Les analyses et les ponctions ont petit à petit montré l’efficacité du traitement par chimiothérapie. Afin de ne pas courir d’autres risques, leur fréquence a été espacée après l’âge de 8 ans. Le traitement s’était révélé vraiment efficace et au bout de 13 ans, les médecins ont été assurés que j’étais bel et bien guéri. J’ai subi ma dernière ponction de moelle osseuse à l’âge de 16 ans. Quelques années plus tard, j’ai repris contact avec le Professeur Jean Bernard qui m’a lui-même écrit que j’étais assurément l’un des premiers guéris de cette maladie. Mais si la leucémie est partie, la maladie fait toujours partie de moi, de mon histoire.

Par la suite, y a-t-il eu des complications ou des rechutes ?

Vers 30 ans,  j’ai eu une ostéite et j’ai consulté un grand bactériologue à l’hôpital Cochin qui m’a dit qu’il y avait certainement des retombées sur le système nerveux car à l’époque, les chimiothérapies n’étaient pas aussi bien dosées qu’aujourd’hui. Mais ces séquelles ne sont rien à côté du cadeau de la vie que m’a offert ce traitement. Je pense que je suis aussi devenu un peu hypocondriaque, je me fais suivre régulièrement, mais à part les accidents courants de la vie (j’ai eu plusieurs accidents de voiture et deux roues-par exemple), je n’ai jamais fait aucune rechute. Je travaille, j’évolue comme une personne normale.

Bien que vous soyez guéri, la maladie vous fait-elle encore peur ?

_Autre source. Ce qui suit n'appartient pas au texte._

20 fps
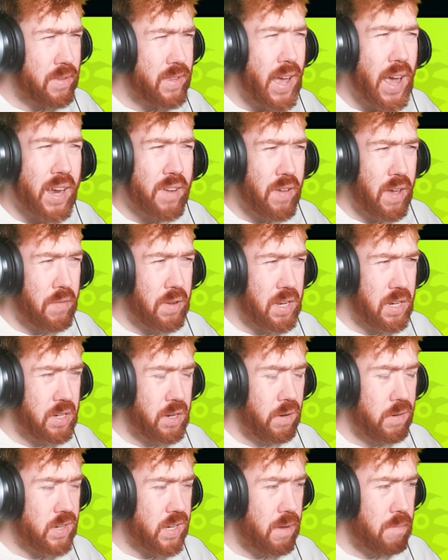attack if I ever did
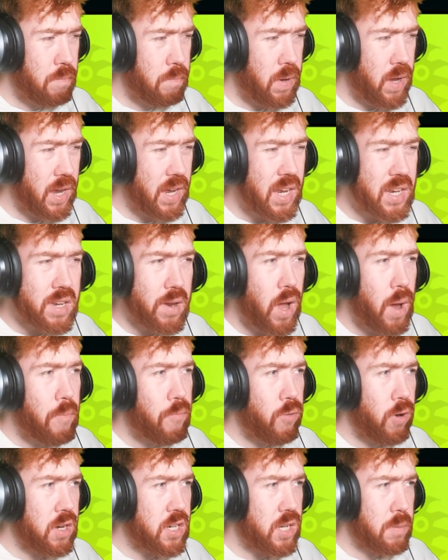use him, but he's an
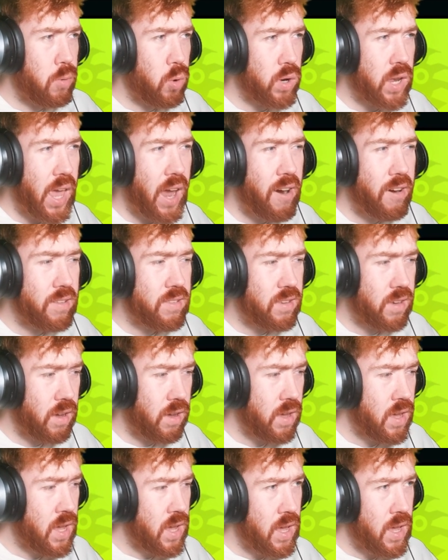upfront support character.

La leucémie est ancrée en moi. Après une maladie telle que celle-ci, on est dans un autre état d’esprit. J’y pense souvent, mais si demain on m’annonçait que j’avais à nouveau un cancer, ce n’est pas quelque chose qui m’effraierait. Je continuerais de vivre. Bien sûr, ce serait un choc, mais ce qui me ferait le plus peur ce serait de l’annoncer à mon entourage. Si c’est dur pour le patient, cela l’est tout autant pour la famille, parfois même plus, même si beaucoup d’actions ont été mises en œuvre pour les aider psychologiquement. Quant aux traitements, ils ne me font pas peur. De plus, j’ai aujourd’hui une relation avec le milieu médical assez particulière, tant je le connais bien. J’ai baigné dedans une partie de mon enfance. Je ne serais pas en terre inconnue.

Le bien être en milieu hospitalier a-t-il selon vous évolué ?

Il me semble que l’hôpital est un peu plus joyeux, au sens où on met en place beaucoup de choses pour les enfants et leurs familles. Il y a des clowns, des animations, des aides psychologiques. A mon époque, on nous mettait dans des box isolés, c’était traumatisant. J’ai été traité il y a plus de 40 ans maintenant, et je reste contemplatif devant les progrès incroyables de la médecine et de la recherche depuis ces années, depuis les premières chimiothérapies mises au point par le Professeur Jean Bernard. Cela donne beaucoup d’espoir.